#### What to work on
Could you reproduce every entry as it stands, leaving the pictures behind?

──────── Available data

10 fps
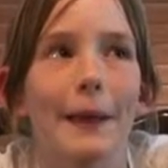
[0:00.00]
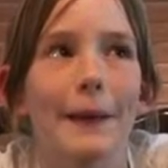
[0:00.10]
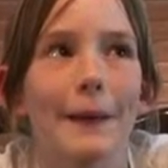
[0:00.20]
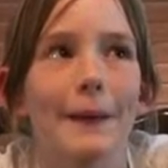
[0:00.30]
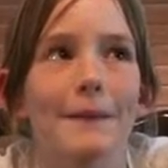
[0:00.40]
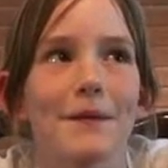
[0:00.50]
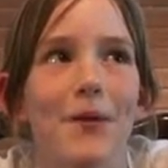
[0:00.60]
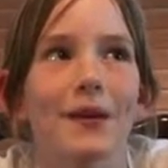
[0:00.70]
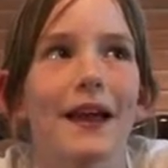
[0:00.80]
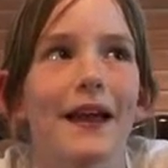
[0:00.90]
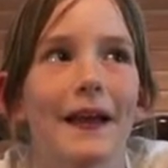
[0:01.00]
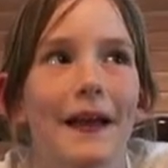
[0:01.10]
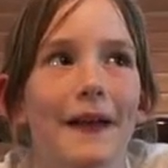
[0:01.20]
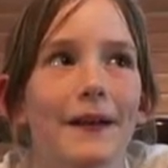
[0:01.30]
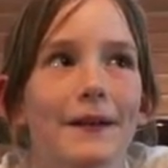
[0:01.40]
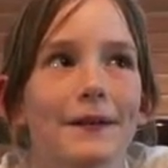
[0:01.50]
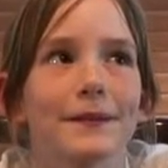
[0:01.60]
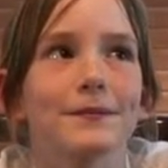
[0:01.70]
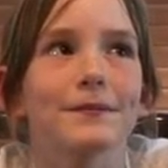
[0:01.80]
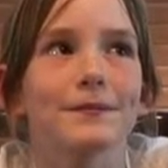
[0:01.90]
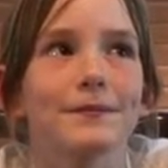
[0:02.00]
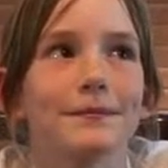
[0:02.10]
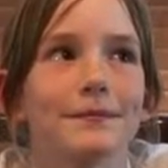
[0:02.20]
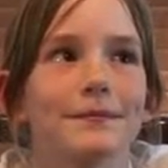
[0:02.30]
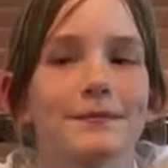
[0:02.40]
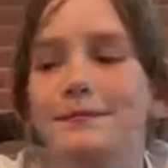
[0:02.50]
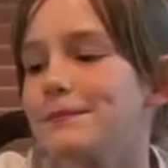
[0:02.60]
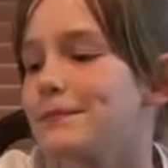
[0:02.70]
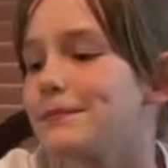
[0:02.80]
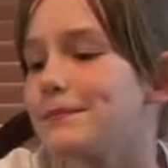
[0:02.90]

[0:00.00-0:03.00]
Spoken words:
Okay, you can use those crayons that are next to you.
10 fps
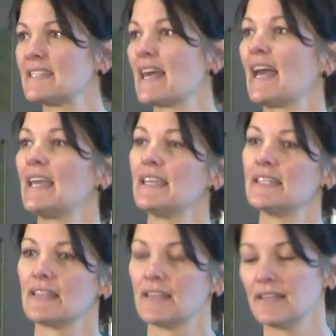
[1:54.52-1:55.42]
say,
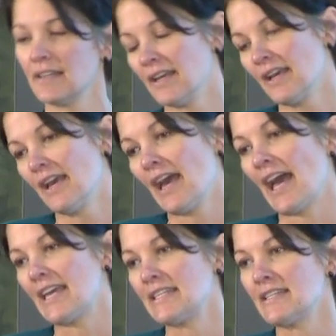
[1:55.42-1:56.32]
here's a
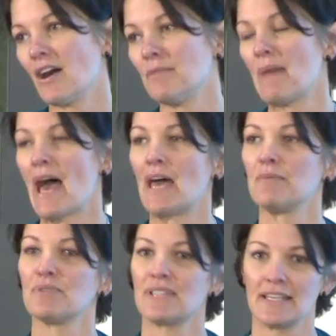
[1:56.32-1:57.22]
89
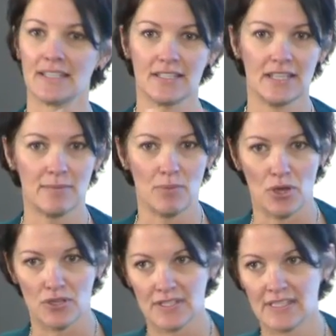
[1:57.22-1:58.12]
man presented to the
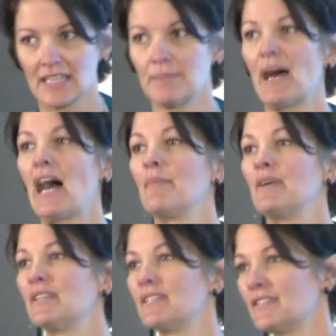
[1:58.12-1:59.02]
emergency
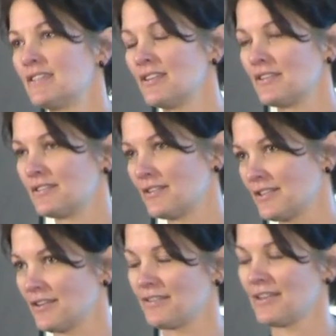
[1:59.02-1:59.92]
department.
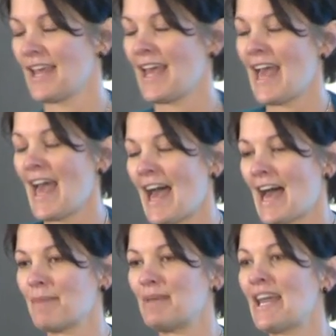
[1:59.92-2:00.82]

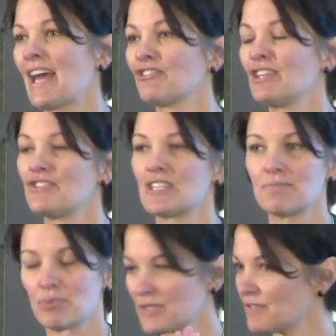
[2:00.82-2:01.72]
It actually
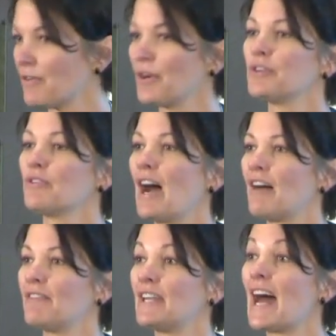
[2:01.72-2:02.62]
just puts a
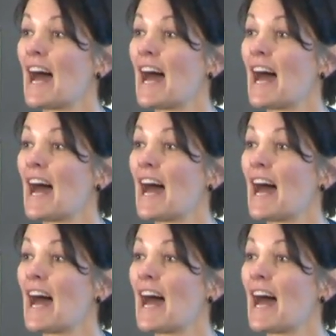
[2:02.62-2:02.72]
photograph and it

────────────────

#### Worked solution
10 fps
[0:00.00]
[0:00.10]
[0:00.20]
[0:00.30]
[0:00.40]
[0:00.50]
[0:00.60]
[0:00.70]
[0:00.80]
[0:00.90]
[0:01.00]
[0:01.10]
[0:01.20]
[0:01.30]
[0:01.40]
[0:01.50]
[0:01.60]
[0:01.70]
[0:01.80]
[0:01.90]
[0:02.00]
[0:02.10]
[0:02.20]
[0:02.30]
[0:02.40]
[0:02.50]
[0:02.60]
[0:02.70]
[0:02.80]
[0:02.90]

[0:00.00-0:03.00]
Spoken words:
Okay, you can use those crayons that are next to you.
10 fps
[1:54.52-1:55.42]
say,
[1:55.42-1:56.32]
here's a
[1:56.32-1:57.22]
89
[1:57.22-1:58.12]
man presented to the
[1:58.12-1:59.02]
emergency
[1:59.02-1:59.92]
department.
[1:59.92-2:00.82]

[2:00.82-2:01.72]
It actually
[2:01.72-2:02.62]
just puts a
[2:02.62-2:02.72]
photograph and it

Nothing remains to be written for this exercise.